Once that decision was made it was a relatively simple task of configuring Eleventy to query the WordPress API in order to fetch the posts and then display them in a near identical manner to the current site, with the biggest differences being the lack of comments because the site is now static as well as removal of some of the shall we say bloat that WordPress as well as JetPack include. It’s all well-intentioned and I could remove it if I liked so this isn’t a criticism of WordPress by any means—and in the case of JetPack I even chose to include that—but it’s still nice to see the site in a somewhat leaner form than it was before.

Getting the category-pages working however, was a bit more of a struggle—mostly because I’m somewhat stubborn however (and also not that familiar with Eleventy)—because I didn’t want to end up retrieving the pages from the API twice so I needed to figure out some way of providing two different collections while only retrieving that data asynchronously once. In the end however, I just ended up retrieving the data twice since that seemed to be the way Eleventy preferred handling this usecase, and in the end it’s just text so it shouldn’t lead to all that big of a transfer anyway.

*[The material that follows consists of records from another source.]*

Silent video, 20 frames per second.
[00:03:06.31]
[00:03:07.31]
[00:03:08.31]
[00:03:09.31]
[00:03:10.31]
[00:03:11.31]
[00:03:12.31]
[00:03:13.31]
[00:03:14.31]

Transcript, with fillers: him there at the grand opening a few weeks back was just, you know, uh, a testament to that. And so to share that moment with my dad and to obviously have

After that, I simply needed to find a plugin for WordPress that triggers a webhook when a new post gets published so that the hosting for the static site knows to rebuild, and the process is essentially complete. For this I settled on Notification since it seemed on the surface the cleanest and simplest implementation and it looked like it would likely remain supported in the future as well—always a concern when adding a new plugin.

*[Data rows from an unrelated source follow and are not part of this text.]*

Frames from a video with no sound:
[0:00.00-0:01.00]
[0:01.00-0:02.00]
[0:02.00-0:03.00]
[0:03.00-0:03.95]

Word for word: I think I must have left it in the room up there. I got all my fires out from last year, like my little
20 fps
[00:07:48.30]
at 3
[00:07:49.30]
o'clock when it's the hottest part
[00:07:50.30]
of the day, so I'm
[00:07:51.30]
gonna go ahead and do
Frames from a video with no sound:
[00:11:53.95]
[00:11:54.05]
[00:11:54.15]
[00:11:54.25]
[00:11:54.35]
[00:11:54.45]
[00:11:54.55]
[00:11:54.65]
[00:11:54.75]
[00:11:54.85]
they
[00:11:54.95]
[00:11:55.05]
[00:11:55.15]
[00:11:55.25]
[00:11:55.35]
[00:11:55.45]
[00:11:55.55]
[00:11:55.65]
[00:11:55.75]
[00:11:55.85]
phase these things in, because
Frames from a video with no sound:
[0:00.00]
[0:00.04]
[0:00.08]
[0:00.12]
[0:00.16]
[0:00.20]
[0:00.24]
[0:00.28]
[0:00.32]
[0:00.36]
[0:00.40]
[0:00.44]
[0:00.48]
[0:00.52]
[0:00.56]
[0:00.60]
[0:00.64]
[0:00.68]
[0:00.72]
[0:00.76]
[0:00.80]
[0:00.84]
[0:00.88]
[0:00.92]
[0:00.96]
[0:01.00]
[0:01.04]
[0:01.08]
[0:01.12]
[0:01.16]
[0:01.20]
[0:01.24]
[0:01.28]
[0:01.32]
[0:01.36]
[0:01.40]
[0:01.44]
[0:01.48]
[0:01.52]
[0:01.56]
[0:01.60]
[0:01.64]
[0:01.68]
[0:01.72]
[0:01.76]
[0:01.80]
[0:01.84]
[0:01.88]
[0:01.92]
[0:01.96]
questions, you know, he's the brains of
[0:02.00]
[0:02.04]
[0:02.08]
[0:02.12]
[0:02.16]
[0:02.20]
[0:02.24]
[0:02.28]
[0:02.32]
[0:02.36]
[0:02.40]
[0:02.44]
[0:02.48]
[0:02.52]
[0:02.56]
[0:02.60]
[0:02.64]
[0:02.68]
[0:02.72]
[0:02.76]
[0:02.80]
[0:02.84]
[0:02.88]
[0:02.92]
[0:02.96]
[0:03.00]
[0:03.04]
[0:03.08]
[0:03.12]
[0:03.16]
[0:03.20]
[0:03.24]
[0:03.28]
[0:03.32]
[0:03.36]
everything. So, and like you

All in all, the process wasn’t perhaps quite as straightforward as I would’ve wanted but still easy enough to get everything going after I stopped being stubborn and just used the systems that actually provided the features I wanted (Eleventy, specifically referring to the local image support) instead of considering developing plugins of my own. From what I can tell the site also feels quite a bit snappier even for me so that’s a big plus as well, hopefully it ends up serving any potential readers better as well! Regardless, it was a fun journey.